American writer and visual artist

Marissa Yardley Clifford (born 1992) is an American writer, visual artist, and actress.

== Early life and education ==
Clifford was born in 1992 in Starkville, Mississippi. She attended UCLA, where she studied art history and digital humanities.

== Writing ==
Clifford began writing in 2006 for a local newspaper. Her work has appeared in publications including Vice and The Culture Trip. She has also contributed to Curbed and has appeared on local news programs discussing topics such as gentrification and the digital divide in MacArthur Park.

Clifford began working in screen-based storytelling through advertising, contributing to projects such as Apple’s Shot on iPhone campaign, including the Damien Chazelle–directed short film Vertical Cinema. She later wrote the feature-length screenplay Zana.

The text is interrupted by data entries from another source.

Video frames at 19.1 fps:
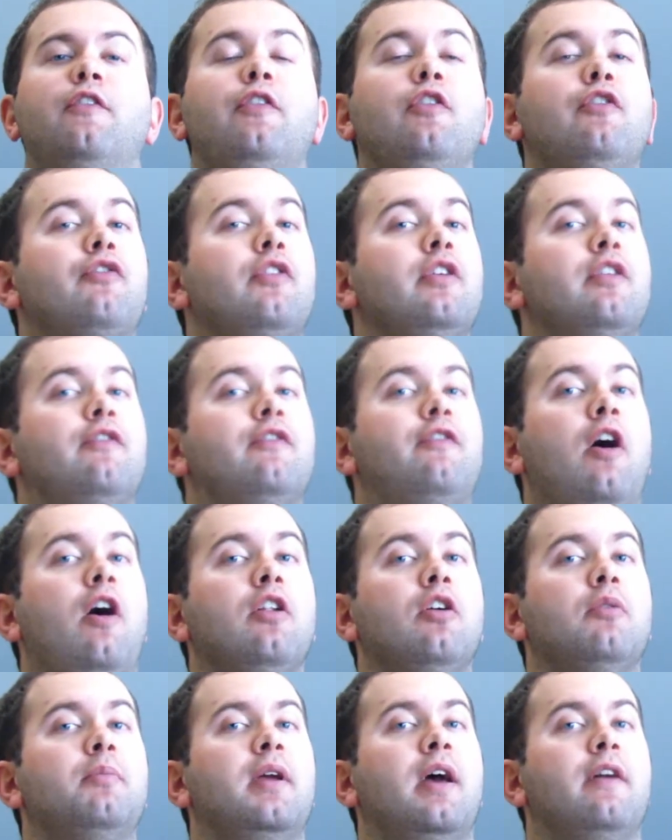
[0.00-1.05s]
feel free to
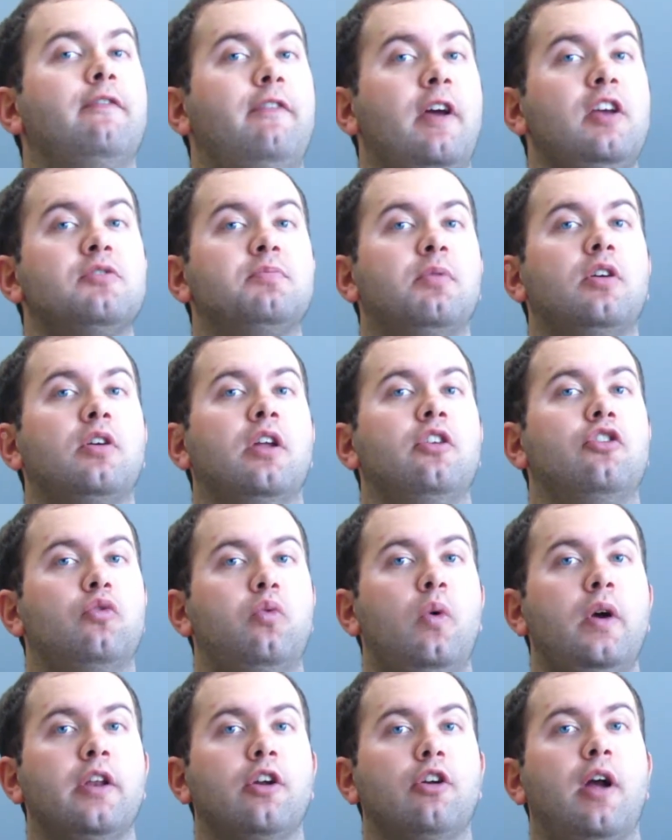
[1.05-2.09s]
follow me at Facebook and
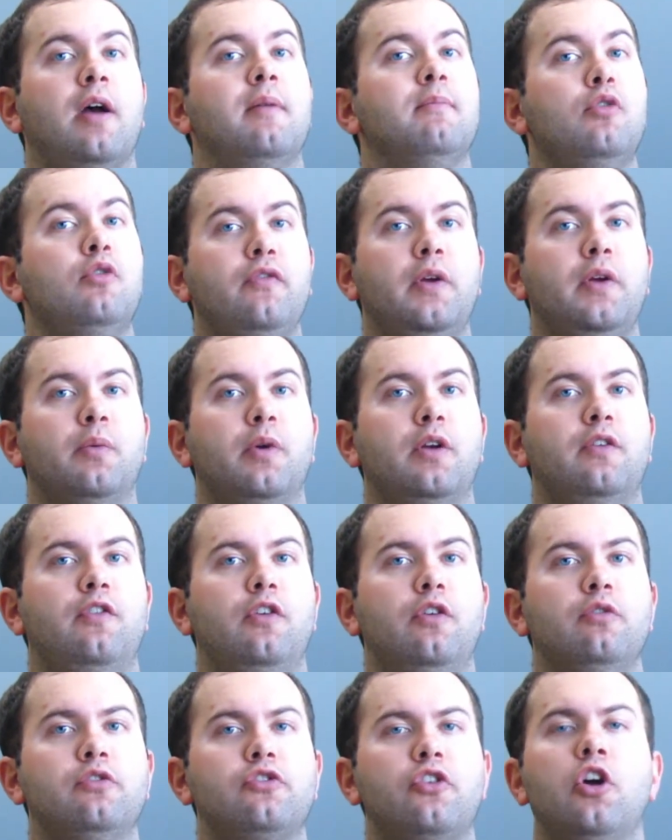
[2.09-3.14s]
Twitter at Movie
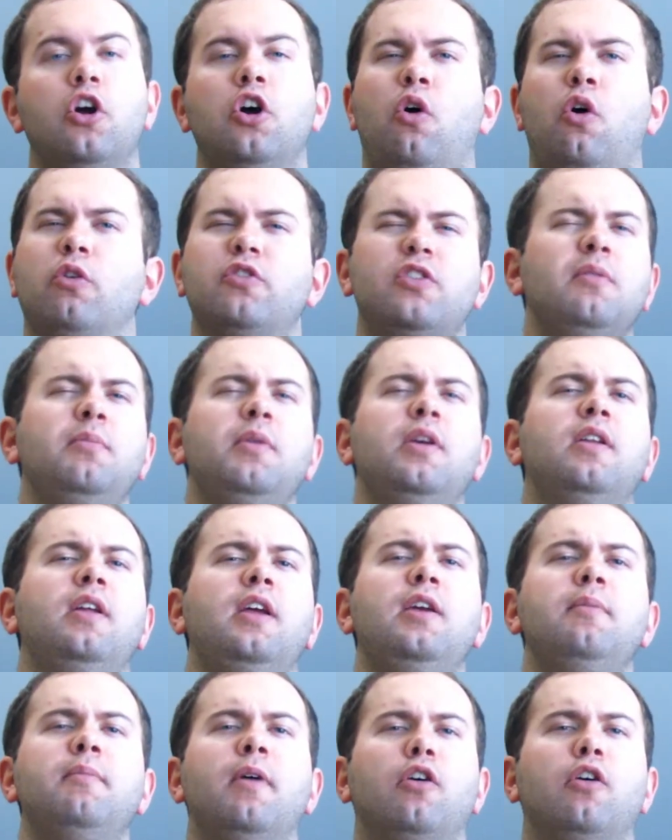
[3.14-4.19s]
Reviews, or send me an
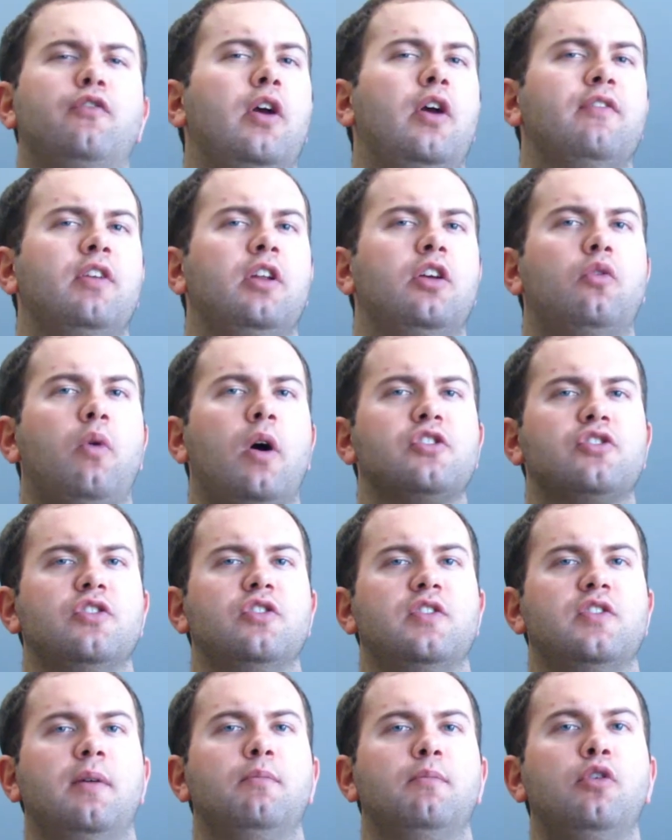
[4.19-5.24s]
email if you have any
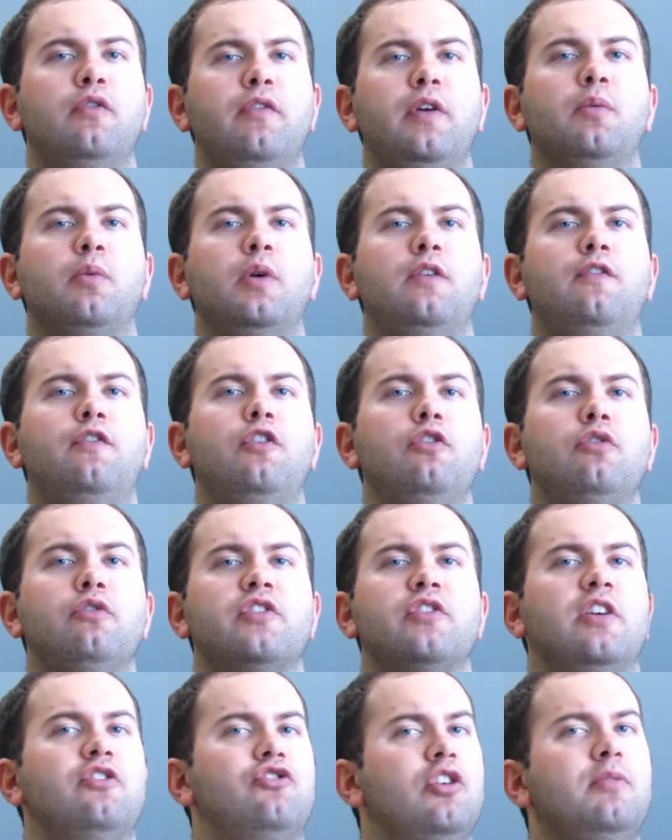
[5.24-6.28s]
questions at
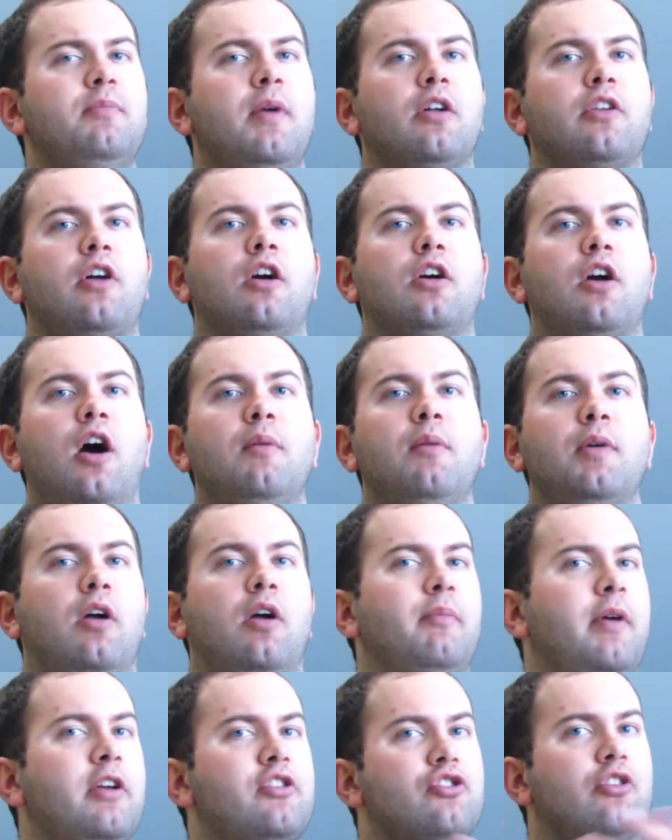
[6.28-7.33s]
moviereviews@gmail.com, and
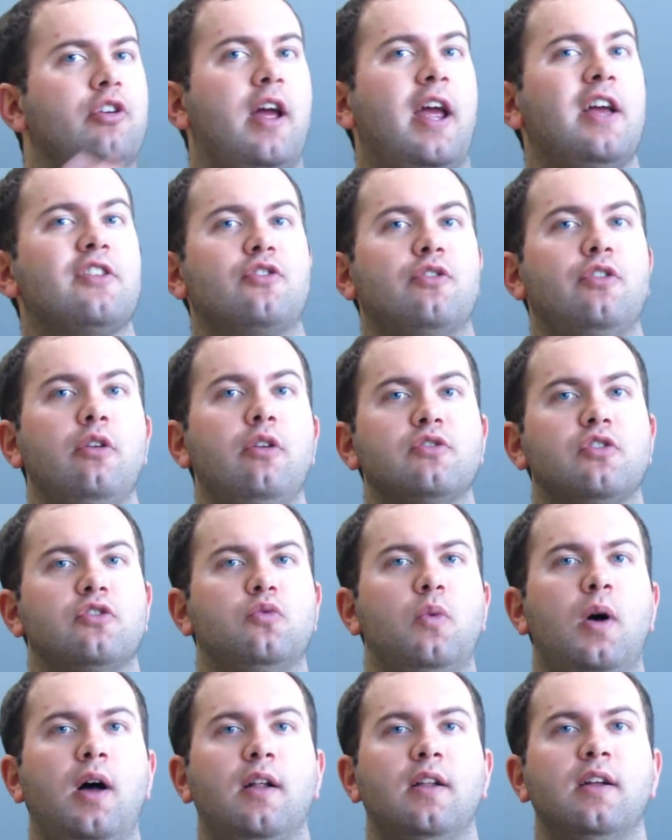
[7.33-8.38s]
I'll make sure to answer those
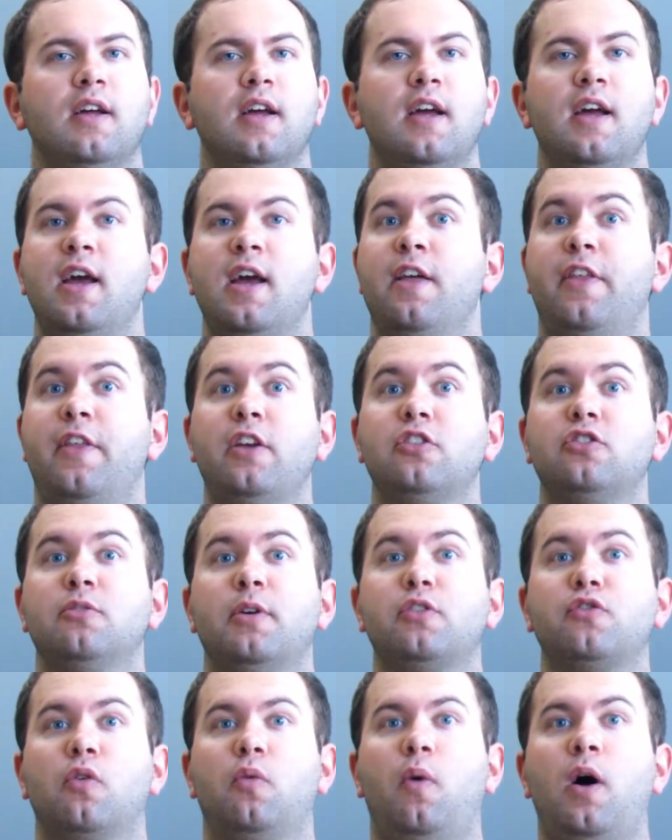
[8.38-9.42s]
as well. Thanks so
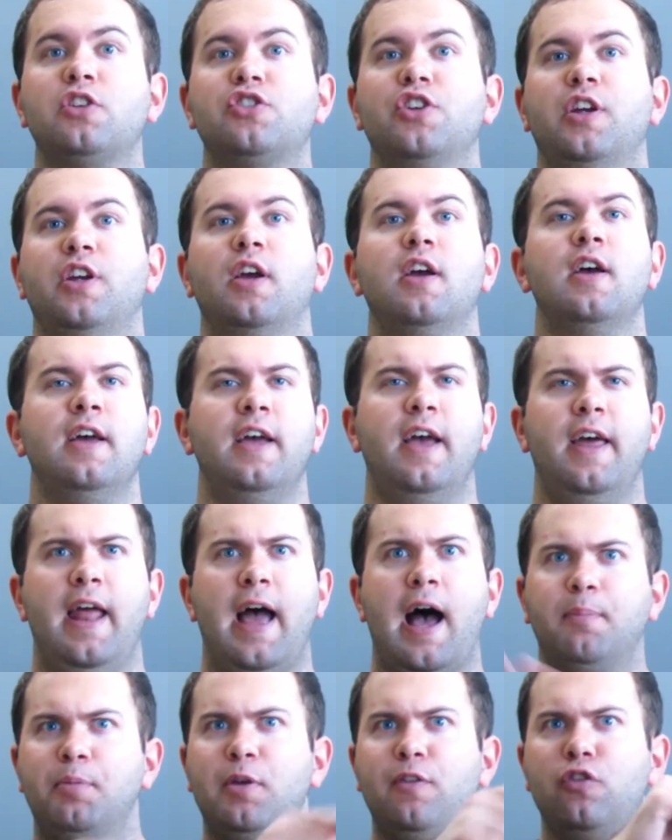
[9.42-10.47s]
much for watching, and
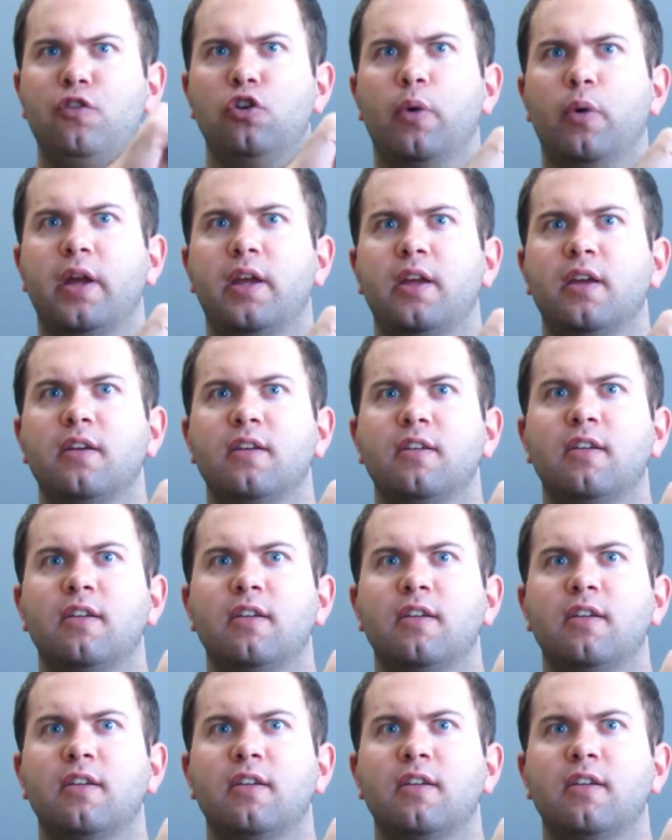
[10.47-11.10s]
happy viewing.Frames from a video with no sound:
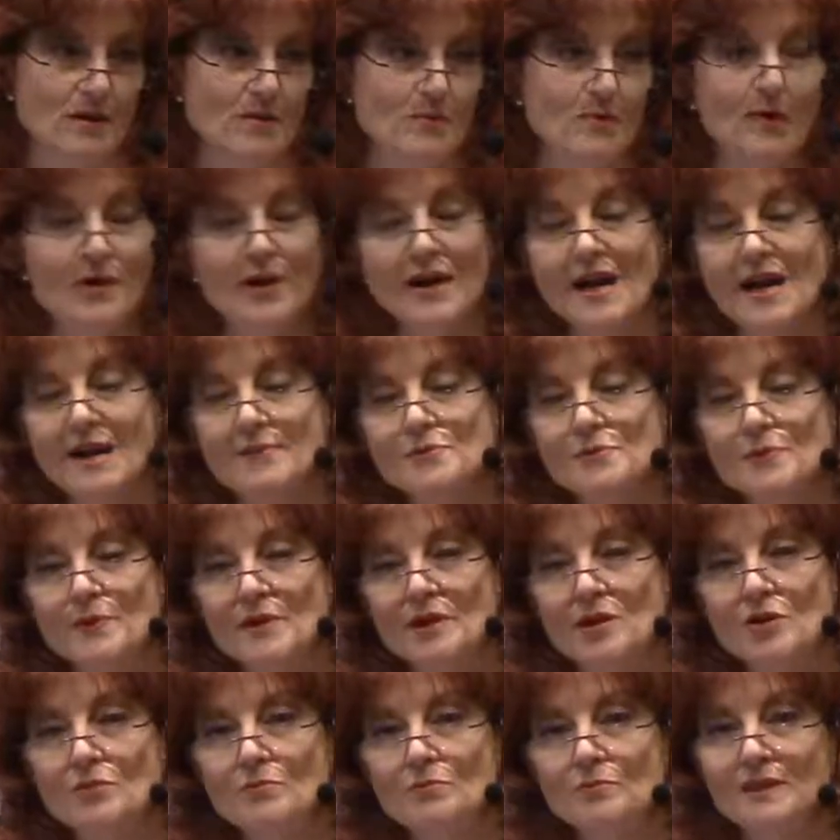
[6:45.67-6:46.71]
Perhaps we
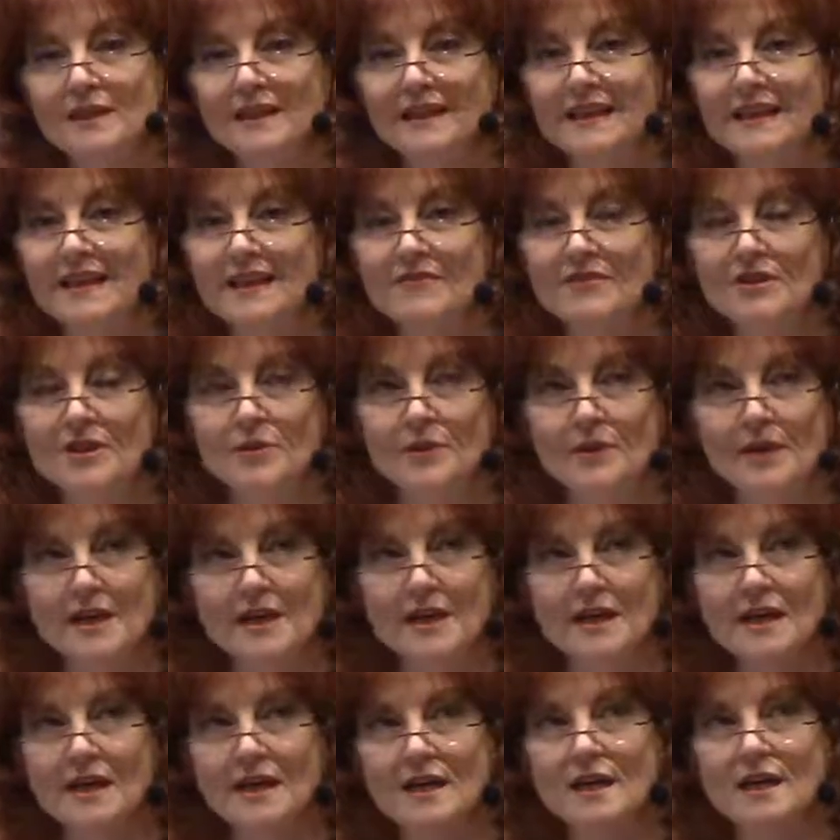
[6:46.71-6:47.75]
don't believe that we
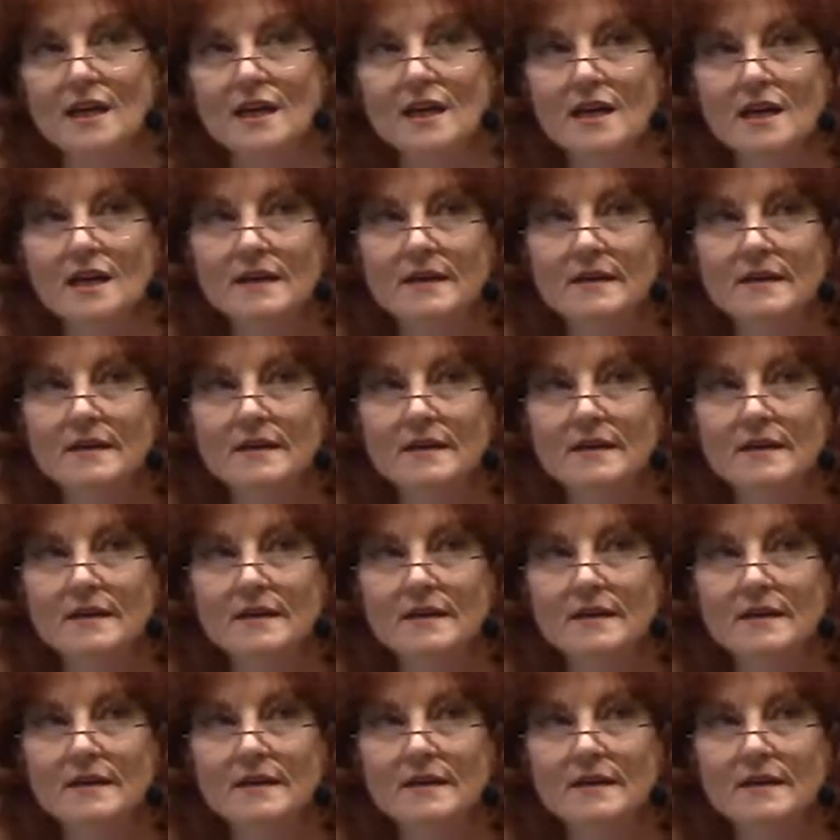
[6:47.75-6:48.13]
can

In addition to journalism, Clifford has worked with advertising agencies including Media Arts Lab, 72andSunny, and R/GA. She has contributed to advertising campaigns in collaboration with artists and directors including Damien Chazelle, FKA twigs, and Megadeth. A campaign for Megadeth titled Nature Is Metal was nominated for the Primetime Emmy Award for Outstanding Commercial in 2019.

== Acting ==
Clifford has also worked as an actress in film and television productions. She appeared in the short film Tryouts, which was nominated for a College Television Award.

== Visual art ==
After graduating from UCLA, Clifford joined the Getty Research Institute's Digital Art History team, where she worked as a project manager on the Getty Scholars' Workspace. Her work focuses on the relationship between art, technology, and culture, using media such as video, projection, and painting.

Her collaborative project DH4, created with Victoria Wells, was exhibited at the Getty Center. Her projection work has also been shown at the Hammer Museum and in live performances.